Nasz cel to globalna rozpoznawalność Reserved

Rozmowa z Przemysławem Lutkiewiczem, Wiceprezesem Zarządu LPP

Reserved to polska marka odzieżowa z międzynarodowymi planami rozwoju, która jest świadoma tego, że chcąc pojawiać się z ofertą szerzej w świecie, najpierw musi zaistnieć w świadomości zagranicznych klientów. Stąd otwarcie salonu na Oxford Street w Londynie. Na tak wymagającym rynku nie wystarczy się jedynie pojawić, aby przykuć uwagę klienta. Reserved postawiło więc na Kate Moss i Cindy Crawford. Budowanie rozpoznawalnego brandu to jedno, nie mniej ważna jest jednak odpowiednio zaaranżowana przestrzeń. O zagranicznej ekspansji marki i kolejnych wyzwaniach rozmawiamy z Przemysławem Lutkiewiczem, wiceprezesem zarządu LPP

Reserved istnieje na rynku już 20 lat. Jak wspomina Pan początki marki z perspektywy dwóch dekad jej istnienia?
Ponad dwie dekady temu właściciele LPP zdecydowali się na ważny krok i postanowili stworzyć pierwszą autorską markę. Dzięki tej decyzji z niewielkiej lokalnej firmy, zajmującej się importem odzieży z Azji, LPP stało się polskim producentem odzieży, który wkrótce zbudował własną sieć sprzedaży detalicznej. Zanim jednak powstało Reserved, trzeba było zrobić ten pierwszy krok, czyli przejść od modelu hurtowego do detalicznego.
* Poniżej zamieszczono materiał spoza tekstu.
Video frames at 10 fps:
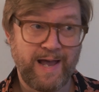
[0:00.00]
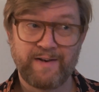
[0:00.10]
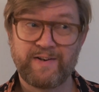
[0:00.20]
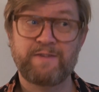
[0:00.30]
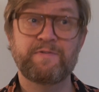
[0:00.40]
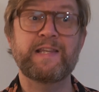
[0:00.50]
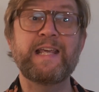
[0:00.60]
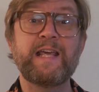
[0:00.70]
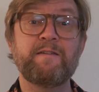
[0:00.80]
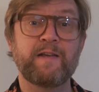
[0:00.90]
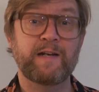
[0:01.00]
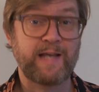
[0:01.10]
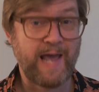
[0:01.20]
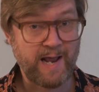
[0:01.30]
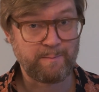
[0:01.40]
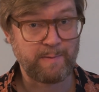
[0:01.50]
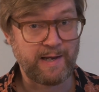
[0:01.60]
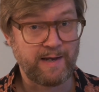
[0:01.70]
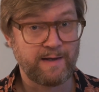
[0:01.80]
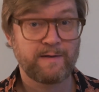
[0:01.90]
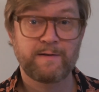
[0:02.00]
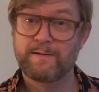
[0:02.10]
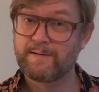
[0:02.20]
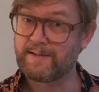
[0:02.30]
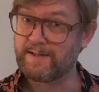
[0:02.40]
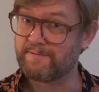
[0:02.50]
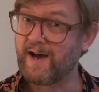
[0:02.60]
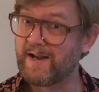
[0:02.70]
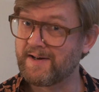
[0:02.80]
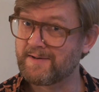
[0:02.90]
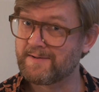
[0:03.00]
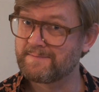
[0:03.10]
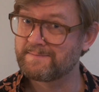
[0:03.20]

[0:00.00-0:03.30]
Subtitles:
and if it even can be defined.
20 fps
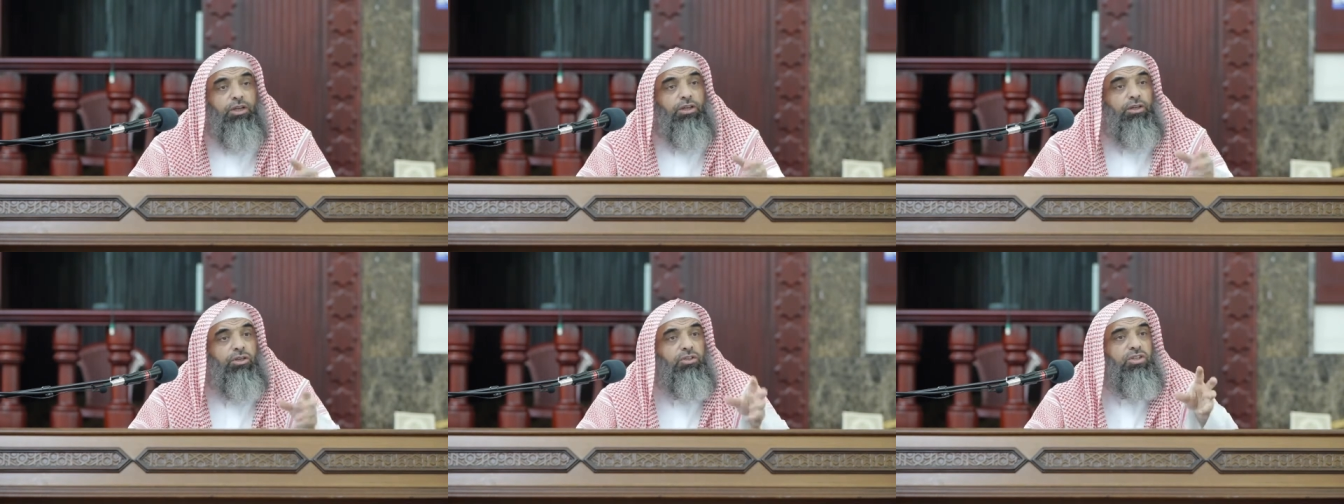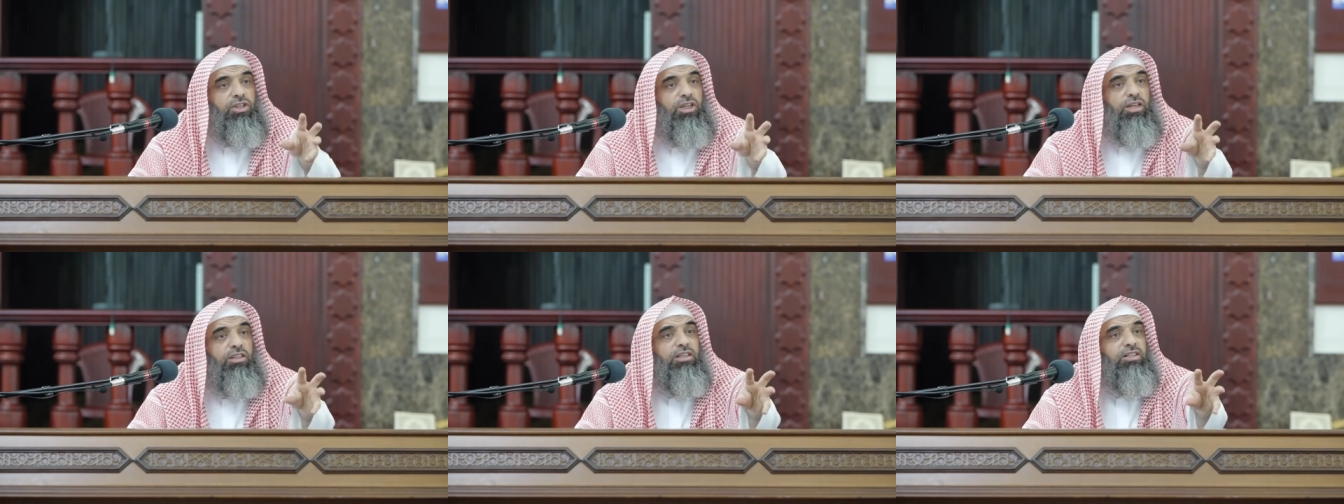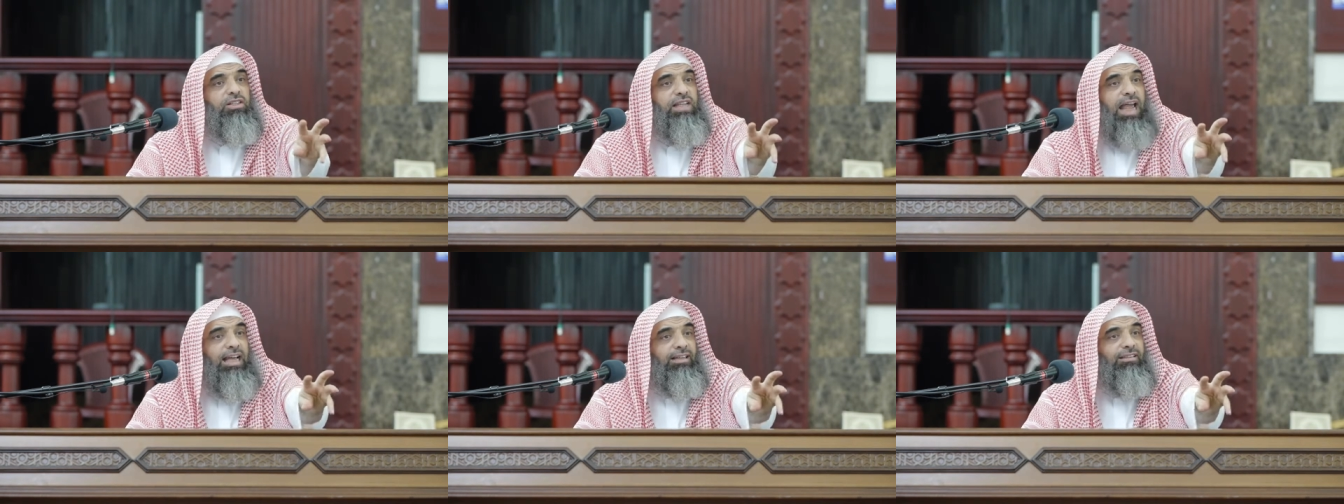you see, the
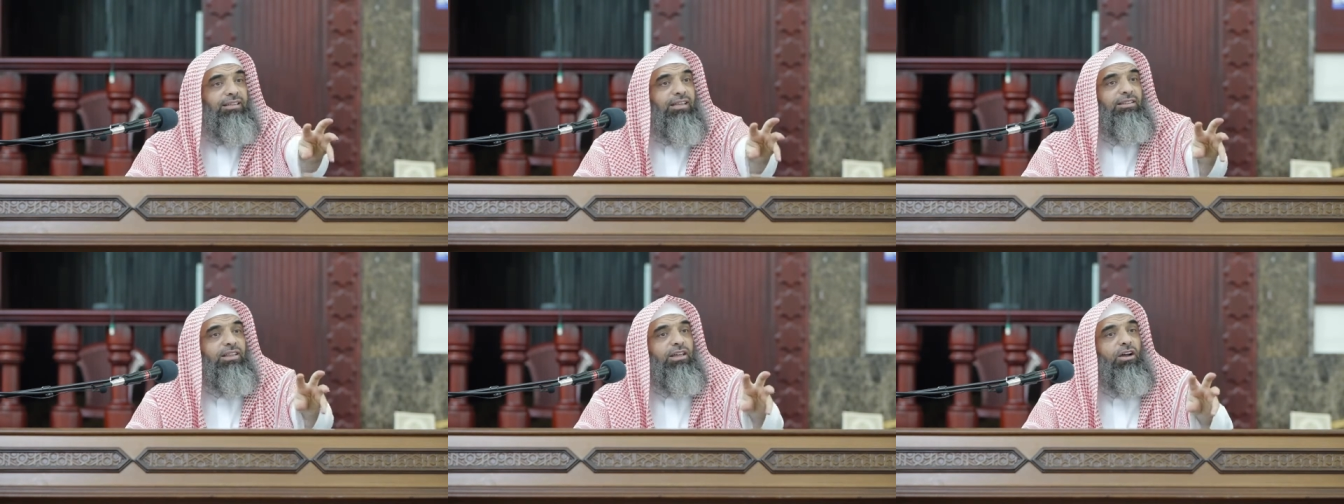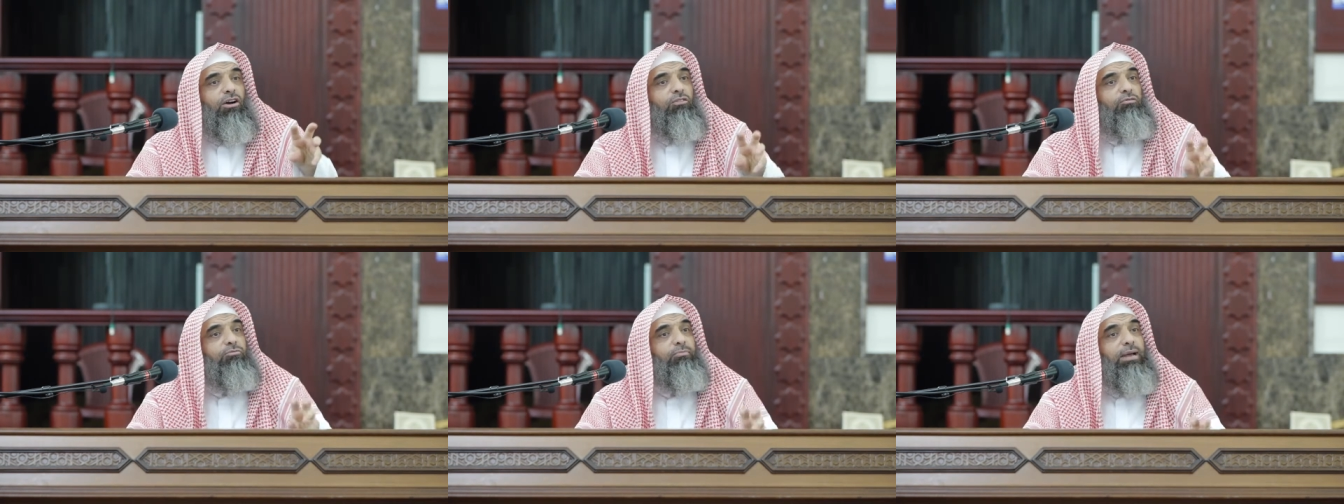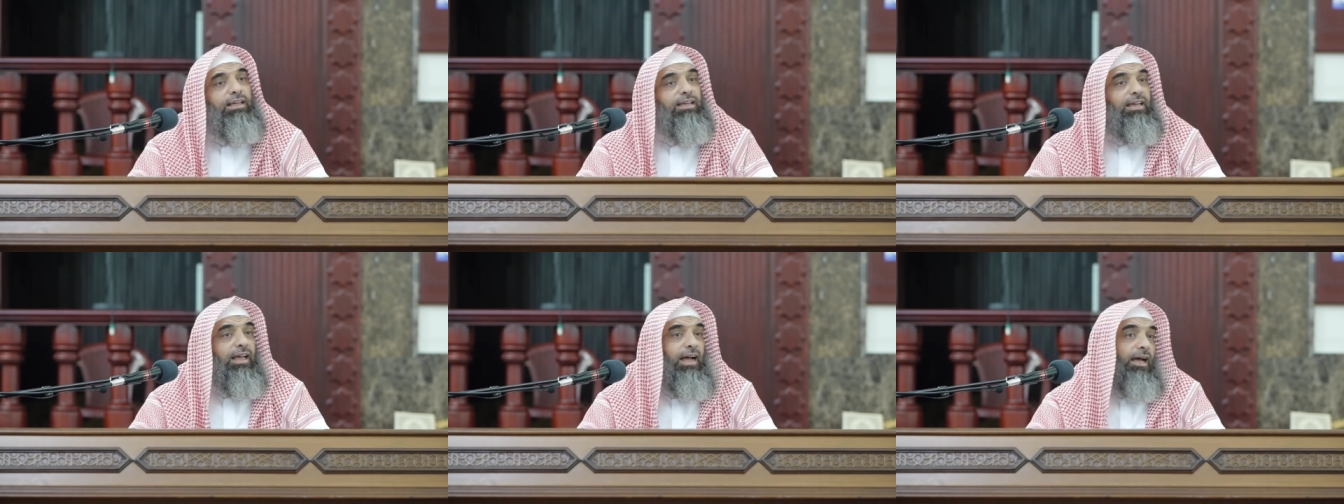sanctity of
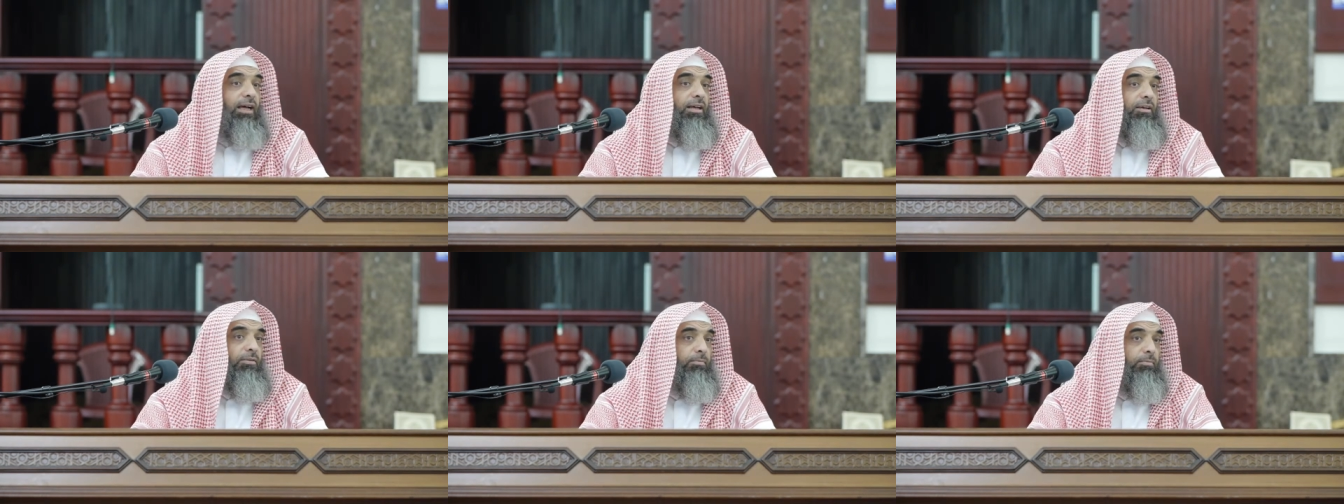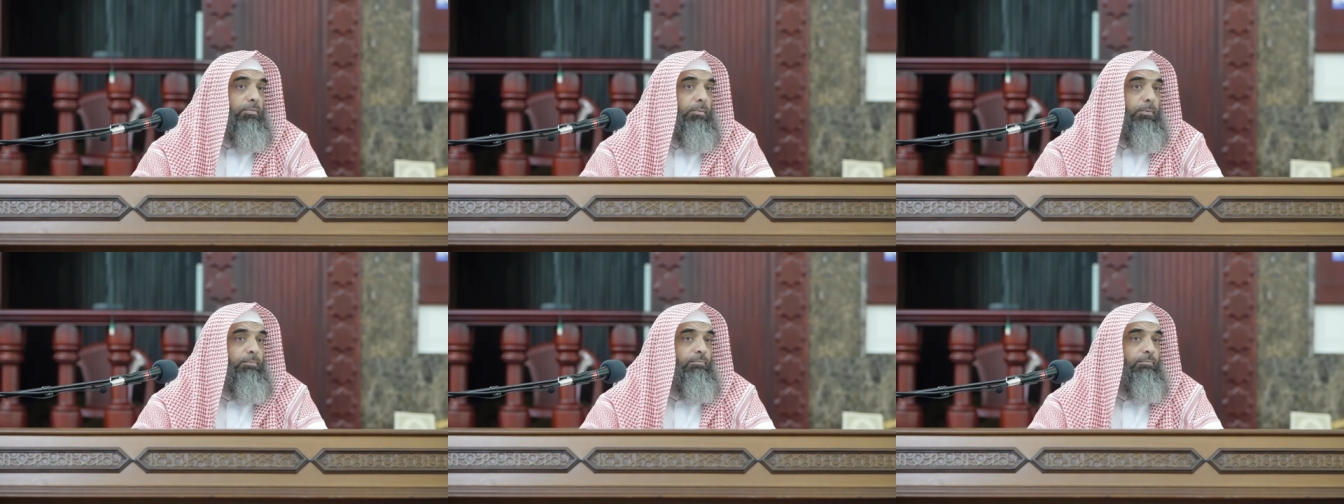Mecca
To bardzo trudne wyzwanie.
Zgadza się. Niewielu przedsiębiorców zdecydowałoby się na takie wyzwanie. Jednak właściciele LPP dość szybko zrozumieli, że przyszłością handlu jest posiadanie własnych sklepów, że nie chcą ograniczać się do roli pośrednika. 20 lat temu, gdy powstawał pierwszy salon Reserved, jego powierzchnia liczyła zaledwie 80 m kw., czyli tyle, co dzisiejsze przymierzalnie w naszych sklepach. Obecnie powierzchnia salonów naszej flagowej marki wynosi średnio ponad 1300 m kw., a nierzadko zdarzają się salony przekraczające nawet 3000 m kw. Jesteśmy obecni na 23 rynkach z ponad 1760 salonami wszystkich pięciu naszych brandów i widać, że ten odważny krok sprzed 20 lat nadal procentuje. Gotowość na zmianę została z nami do tej pory i wydaje mi się, że to jeden z kluczowych czynników sukcesu. Cały czas szukamy dla siebie możliwości, aby zrobić kolejny krok naprzód. Teraz np. mocno inwestujemy w omnichannel, dzięki któremu rozwijamy zarówno naszą sieć stacjonarną, jak i sprzedaż online.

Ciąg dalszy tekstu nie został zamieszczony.